Coupé par les autorités après les élections dans le pays, Internet n’a toujours pas été rétabli. Cela a évidemment des conséquences sur la vie quotidienne.   

Dix-sept jours maintenant qu’Internet a été coupé en République Démocratique du Congo. Les autorités ont pris cette décision le 31 décembre dernier, au lendemain du vote, afin d'éviter la propagation de résultats ou de rumeurs de résultats de l'élection présidentielle.
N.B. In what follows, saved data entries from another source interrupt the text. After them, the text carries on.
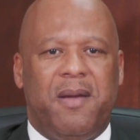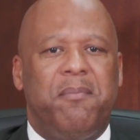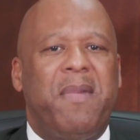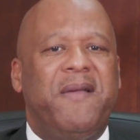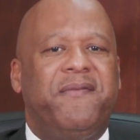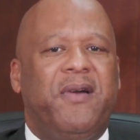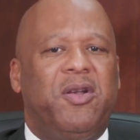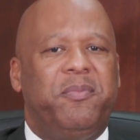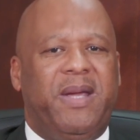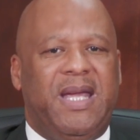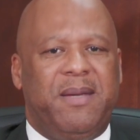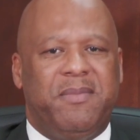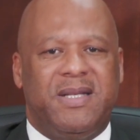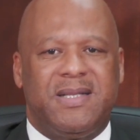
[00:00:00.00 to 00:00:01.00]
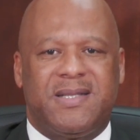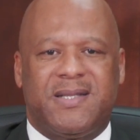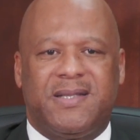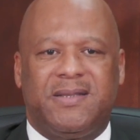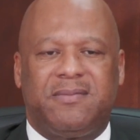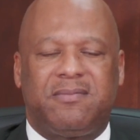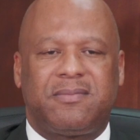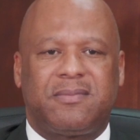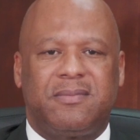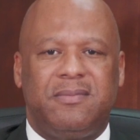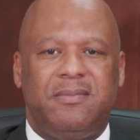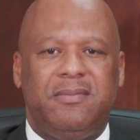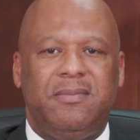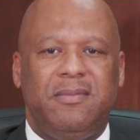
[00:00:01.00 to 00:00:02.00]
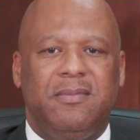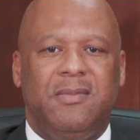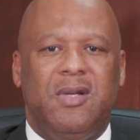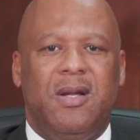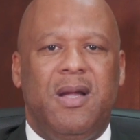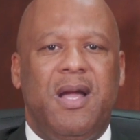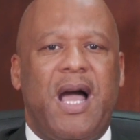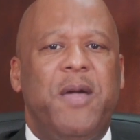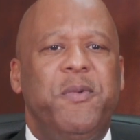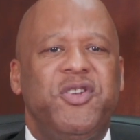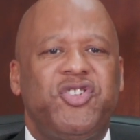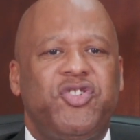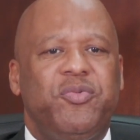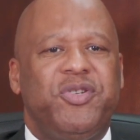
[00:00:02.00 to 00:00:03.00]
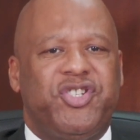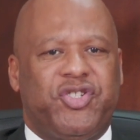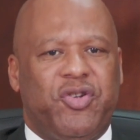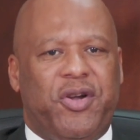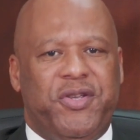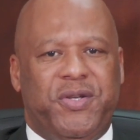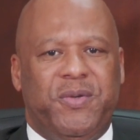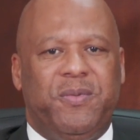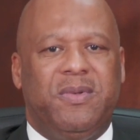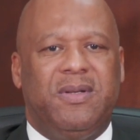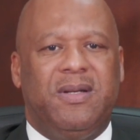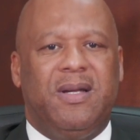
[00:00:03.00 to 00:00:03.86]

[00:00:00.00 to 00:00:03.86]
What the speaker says: My fellow Bahamians, I wish to assure you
Plus de deux semaines après, la population continue de vivre quasiment coupée du monde, sans connexion Internet ni possibilité d'utiliser les sms. Les répercussions, notamment économiques, sont nombreuses.   Une visite dans un cybercafé de la capitale congolaise -Kinshasa, où vivent plus de 10 millions d’habitants- permet de saisir l'ampleur des conséquences de cette coupure. « On ne sait pas quand Internet sera rétabli, on avance commence ça avec des impressions, des photocopies, mais notre business est basé sur Internet, alors sans la connexion, on est « down » », affirme Schadrack, un gérant de cybercafé.  Les étudiants utilisent souvent les cybercafés pour effectuer leurs devoirs à la maison. Ils sont pour le moment au point mort. « Nous sommes des étudiants, on doit avoir accès à Internet pour faire nos TP. Lorsque nos professeurs à l'université nous donnent un TP, c'est pour aller faire des recherches à cultiver et de saisir, mais avec cette coupure d'Internet, on a du mal à faire nos recherches », explique Jonathan.   En cette période électorale, la coupure d'internet prive également les Congolais d'information. « Le peuple doit être informé à tout moment, et Internet nous aide à comprendre tout ce qui se passe dans le pays, mais en ce moment on ne sait rien » ajoute un habitant.   Pour les autorités, cette coupure d'internet est gênante, mais elle se justifie par des raisons de sécurité. « Qu'est-ce qui est plus important ? Notre confort ou notre sécurité ? Je pense qu'il faut comprendre qu'il en va de la sécurité de tous les Congolais, et que pour éviter cette ambiance de guerre civile dans laquelle nous étions en train de glisser lentement, on peut comprendre que les services compétents aient pris cette mesure » justifie Lambert Mende, ministre de la communication.   Kinshasa prend son mal en patience. L'Église catholique, plusieurs ONG et une partie de l'opposition ont déjà dénoncé cette coupure, sans résultat pour l'instant.